About 90 percent of people in the U.S. carry a cellphone, and about half of those are smartphones, Brown said.
“The cost of this kind of theft is significant,” he said.
The frequency of cellphone theft is increasing, Brown said.
“At the Youngstown Police Department, we see hundreds of cases each year,” Simon said. “Occasionally, we are able to recover a stolen cellphone [using tracking].”
Any type of alteration to the IMEI number makes the phone impossible to track, he said.
For the victim, a lot of time and money goes into replacing the phone and its contents, Simon said.
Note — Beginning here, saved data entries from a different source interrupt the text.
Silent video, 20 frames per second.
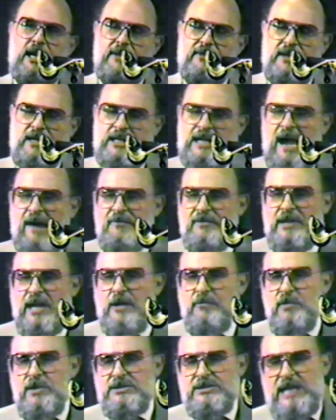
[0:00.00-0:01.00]
the
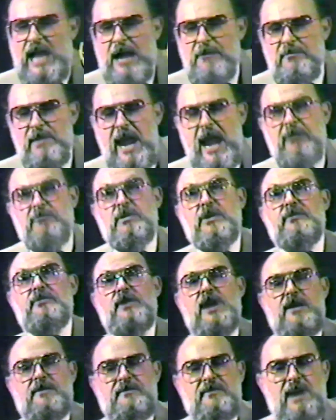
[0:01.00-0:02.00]
covenant which I made with
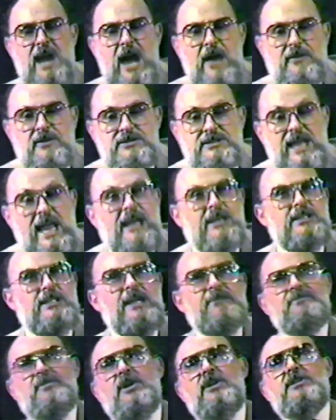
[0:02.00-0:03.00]
their fathers, a
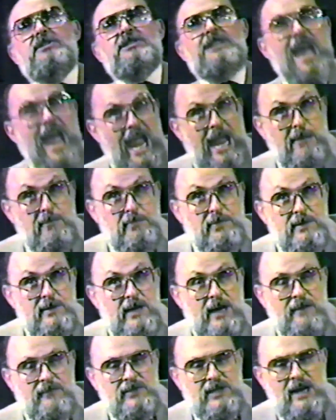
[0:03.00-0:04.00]
different type
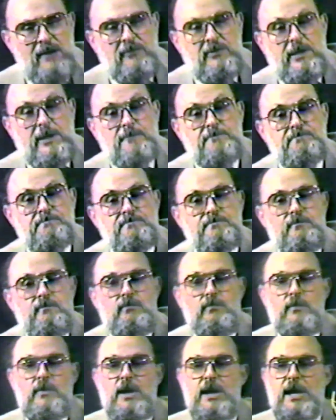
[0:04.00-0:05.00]
of covenant.
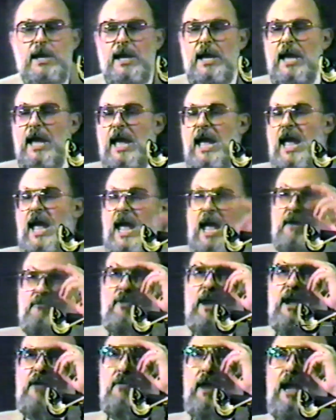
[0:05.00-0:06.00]

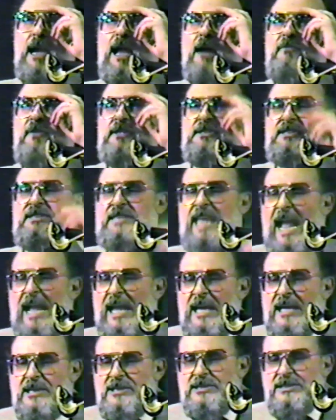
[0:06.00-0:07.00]
We read of a
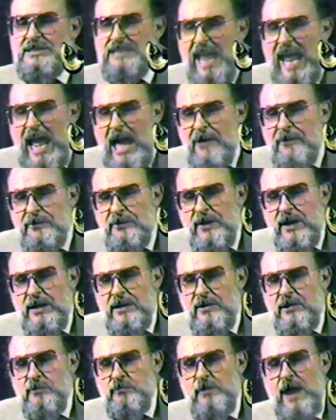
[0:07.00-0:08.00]
second death
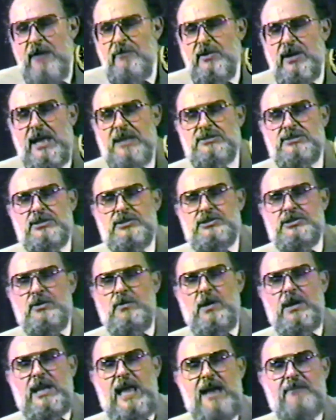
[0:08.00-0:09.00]
in Revelation
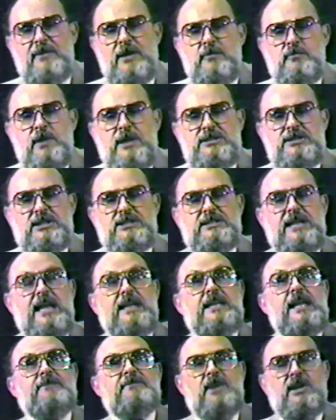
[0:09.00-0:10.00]
2:11, which is
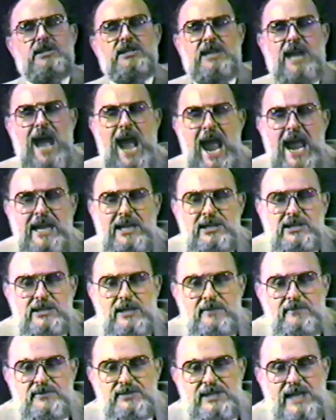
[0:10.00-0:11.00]
a different kind
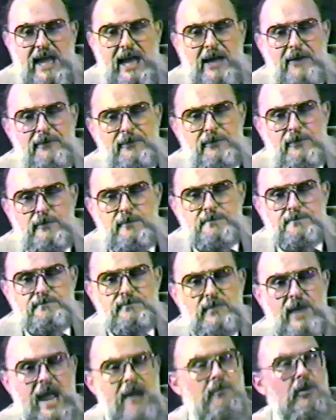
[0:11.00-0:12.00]
of death
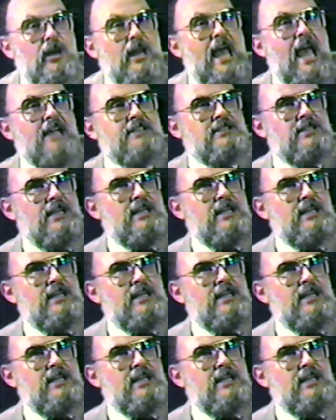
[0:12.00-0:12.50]
everlastingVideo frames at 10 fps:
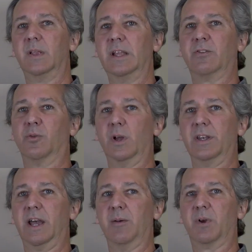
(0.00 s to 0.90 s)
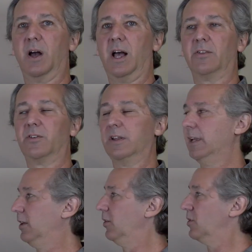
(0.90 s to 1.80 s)
That's a one-time cost, and
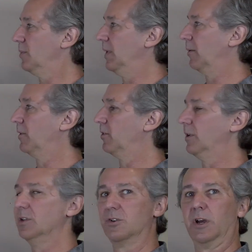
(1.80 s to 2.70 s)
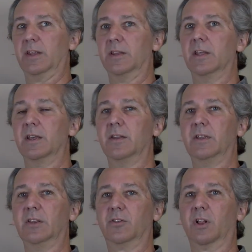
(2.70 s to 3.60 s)
then you should be able to enjoy
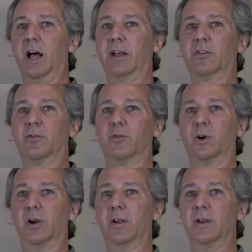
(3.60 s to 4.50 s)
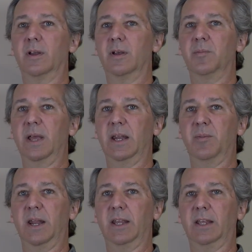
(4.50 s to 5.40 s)
these clocks for many,
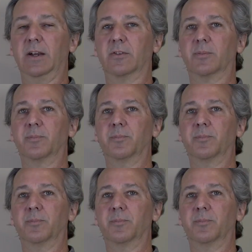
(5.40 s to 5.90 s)
many years.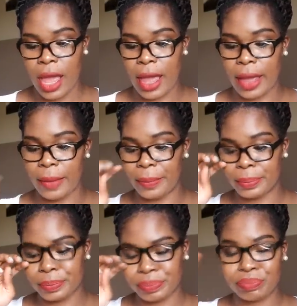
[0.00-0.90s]

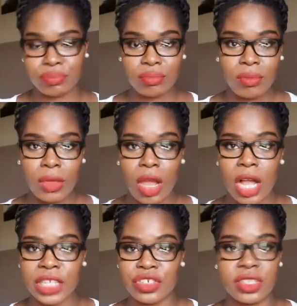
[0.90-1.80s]

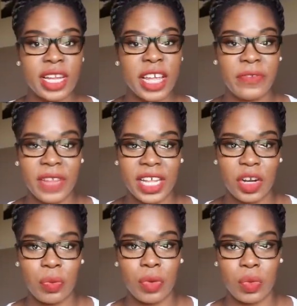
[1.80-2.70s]
I'll just like fill it
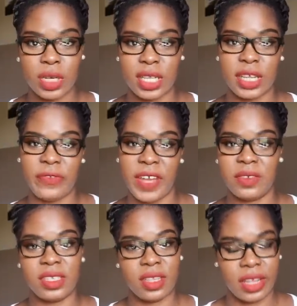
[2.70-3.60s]
up with one of the
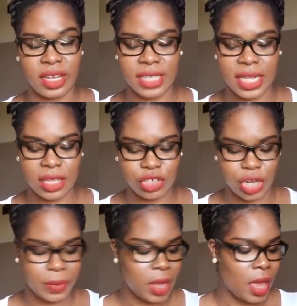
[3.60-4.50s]
fountain things at the gym.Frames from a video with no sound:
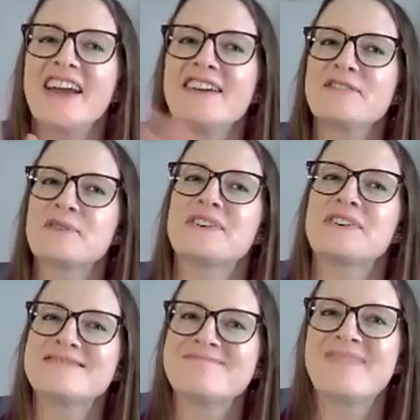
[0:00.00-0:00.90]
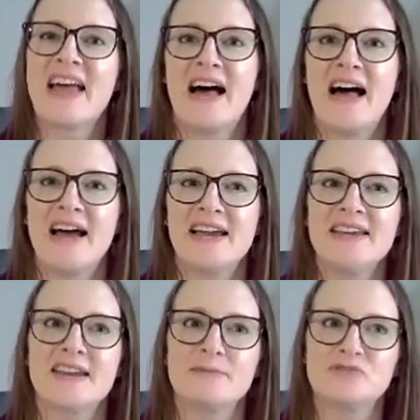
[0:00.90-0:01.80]
Hi, everyone. I
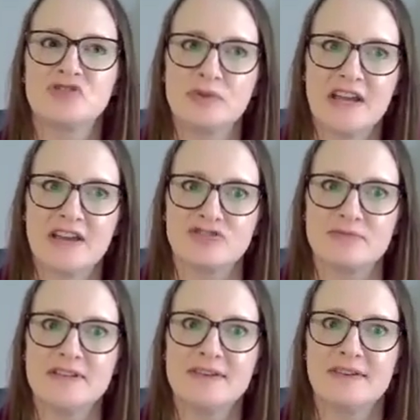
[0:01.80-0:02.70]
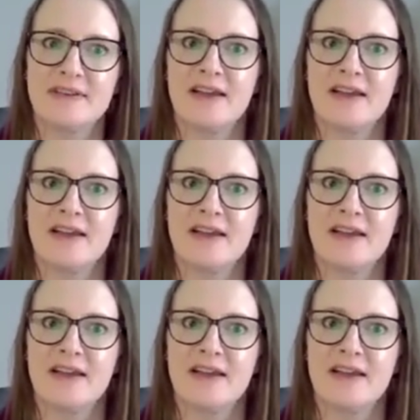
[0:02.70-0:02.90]
am Julie Eshleman.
Cellphone theft under Ohio law is a misdemeanor.
The federal bill, if passed, would enhance cellphone-theft crimes in which the IMEI has been changed. This would be similar to how violent-crime sentences are enhanced when a gun is used to commit the crime, Brown said.
Having a phone stolen is a horrible situation because of all the personal information that people keep on their phones, said Cassie Mosure-Oles, a recent Youngstown State graduate who had her phone stolen while cheerleading at a Penguins game at the Beeghly Center.
“I had to pay a lot more to get a new phone, and typically, it’s really easy to transfer numbers. But because my phone was stolen, I had to email people to get all their contact information and enter it,” Mosure-Oles said.
Criminals who alter the IMEI number are more likely to commit other crimes such as identity theft using the personal information from the cellphone, Brown said.
“This bill will provide another tool for law enforcement to protect the public,” he said.